妙に明るい看板が薄暗くて不気味な山道に不似合いのように見えますが、案外いいかも。この看板を見たら、不気味さや不安がなくなりましたから。
▲黒田家跡直前の看板(黒田家跡は、写真右に写っている石垣の上にある)
黒田家跡には「黒田家跡だよ」と書かれた丸い看板があるので、見落とすことはありません。
瓦片や石が散乱し、雑木や竹が生えて荒れ放題ですが、石灯籠が辛うじて姿を留めていました。
▲黒田家跡
この辺りから家守家跡までは、竹が倒れていたり道の形が分かりにくくなっています。
山歩きをしない方から見ると、道があるようには見えないかも。(実際、地形図にも黒田家跡から藤井家跡への道は描かれていません。)
黒田家跡付近には石垣のある削平地が何段かあり、それらをつなぐ通路も比較的よく残っています。
山城跡を歩くのが好きな私にとっては、楽しい散策。
▲黒田家跡付近に残る石垣(石垣の右側、竹が倒れているところが道)
黒田家跡から北へ進むと、土塀が見えてきました。
藤井家跡の土塀です。その手前の空き地は家守家跡。
▲奥の土塀は藤井家跡で、手前の空き地は家守家跡
藤井家跡の土塀に突き当たって左を見ると、「荒神社 吉備神社←」と書かれた看板が立っているので、それに従って丸太階段の山道を登ります。
▲荒神社と吉備神社への道を案内する看板
丸太階段の道は最後に石段に変わり、荒神社の前に出ました。
▲荒神社(手前)と吉備神社(奥)
姫路市指定重要有形文化財
昭和五八年(一九八三)二月三日指定荒神社
祭神 素戔嗚尊
建立 十七世紀前半
社殿形式 一間社隅木入春日造柿葺姫路市教育委員会
(出典:現地の看板)
荒神社と吉備神社の間には磐座があります。
この磐座は、広峯神社の祭神が最初に降臨した神聖な場所とされているのですが、知らなければ見落としてしまいそうです。
▲磐座
お参りを終えたら藤井家跡まで引き返し、藤井家跡と家守家跡の間を通る道を東へ進みます。
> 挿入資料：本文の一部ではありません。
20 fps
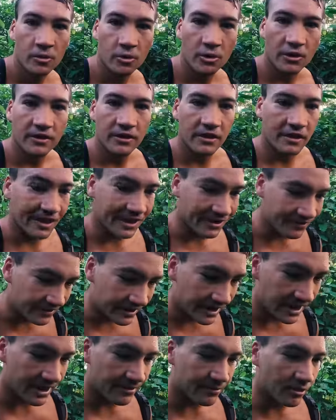We're in the thick of it
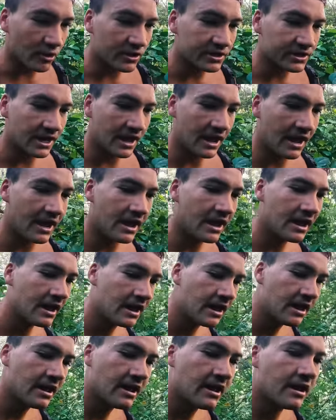now, boys.
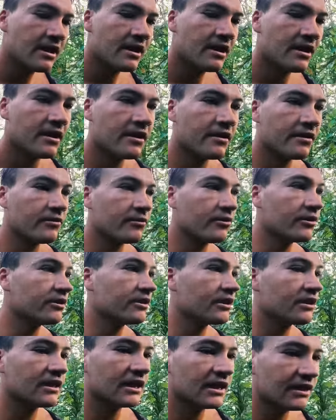We're in
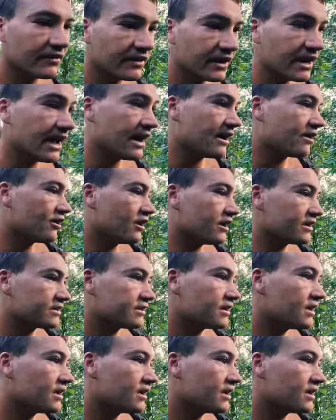the thick of it now, guys.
途中、道の左側に立派な石垣と土塀がありましたが、これは内海家跡かな。
▲内海家跡(?)
内海家跡を過ぎると間もなく、広峯神社本殿裏に出ました。
ここには、摂社・末社が並んでいます。
▲本殿裏に並ぶ摂社・末社
本殿裏には「神秘なる『九つの穴』」と書かれた大きな看板もあって、それによると、自分の運命星の守神にお願いをするための九つの穴が本殿の壁に開いているとのこと。
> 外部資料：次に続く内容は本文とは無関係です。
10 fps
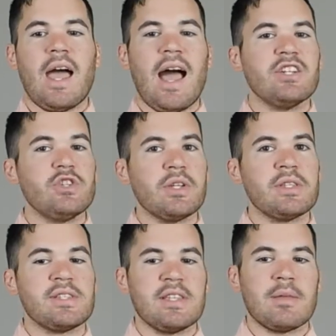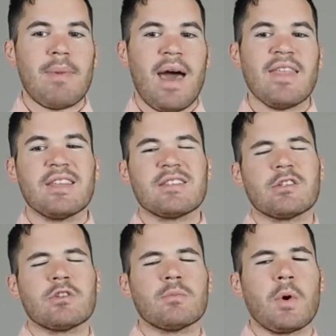As you can see, the math gets a
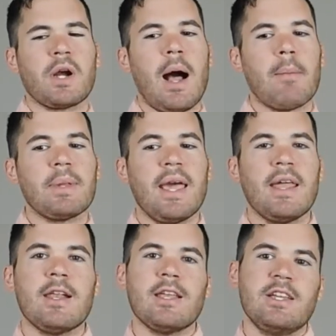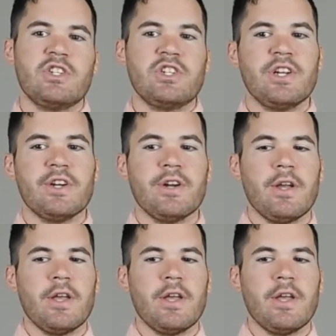little more complicated each year.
社務所で「九つの穴守り」を受け取り、願い札に願い事を書いて自分の運命星の穴へ投げ入れてから、二礼二拍手一礼で祈願するそうです。
「九星早見表」も看板に書かれているので、自分の運命星を知らなくても大丈夫。
広峯神社の祭神が牛頭天王で、暦を司る神様なのでこのようなサービスがあるようです。
▲本殿裏にある「九つの穴」
ずっとお手洗いを我慢していたので、拝殿の前に戻ってきたらすぐに社務所の東側にあるお手洗いへ。
▲社務所
このお手洗いの裏は駐車場になっているのですが、ここには「谷家屋敷跡」のプレートがありました。
▲谷家屋敷跡は参拝者駐車場になっている
お手洗いを済ませた後、随神門を出て石段を下りました。
そこは下の画像のように道が二股に分かれており、正面は来るときに通った古道、右へ下る舗装道路は車道です。
▲石段を下った先の分岐
帰りは車道を歩くことにしました。
車道を下り始めてすぐ、ヘアピンカーブの頂点にある「憩の広場」へ。
▲憩の広場入口
憩の広場には、あずまやと目薬の木、そして「谷口家の碑」があります。
広峯神社まで車で上がれるようになったのは、谷口家の方のおかげなんですね。
谷口家の碑
谷口家の碑は赤松の一族である赤穂加里屋城主岡豊前守の二男谷口政治 永禄年中当地に移住廣峯神社神官となり和泉守従五位下に叙せられる 以後子孫代々同社に仕う
明治末期に到り十四代徳政は実業界に進出 子孫と共に当地を去るに当り 父祖の慰霊のため姫路市と協力して広峰山の車道を開発また長子政勝は昭和五二年父祖伝来の屋敷並びに山林一万坪を姫路市に寄贈す
本所は その屋敷跡也
(出典:現地の石碑)
車道を南へ進み、鳥居の手前で左(東)へ曲がって駐車場に戻りました。
最後に
今回の散策にかかった時間は、およそ90分。
途中に多少の山歩き要素が含まれるため、今回紹介したルートは誰にでもお勧めできるものではありません。
健脚な方なら、御師の屋敷が建ち並ぶ様子を想像しながら黒田家跡や磐座まで足を伸ばすことで、往時の広峯神社の規模の大きさを体感できると思います。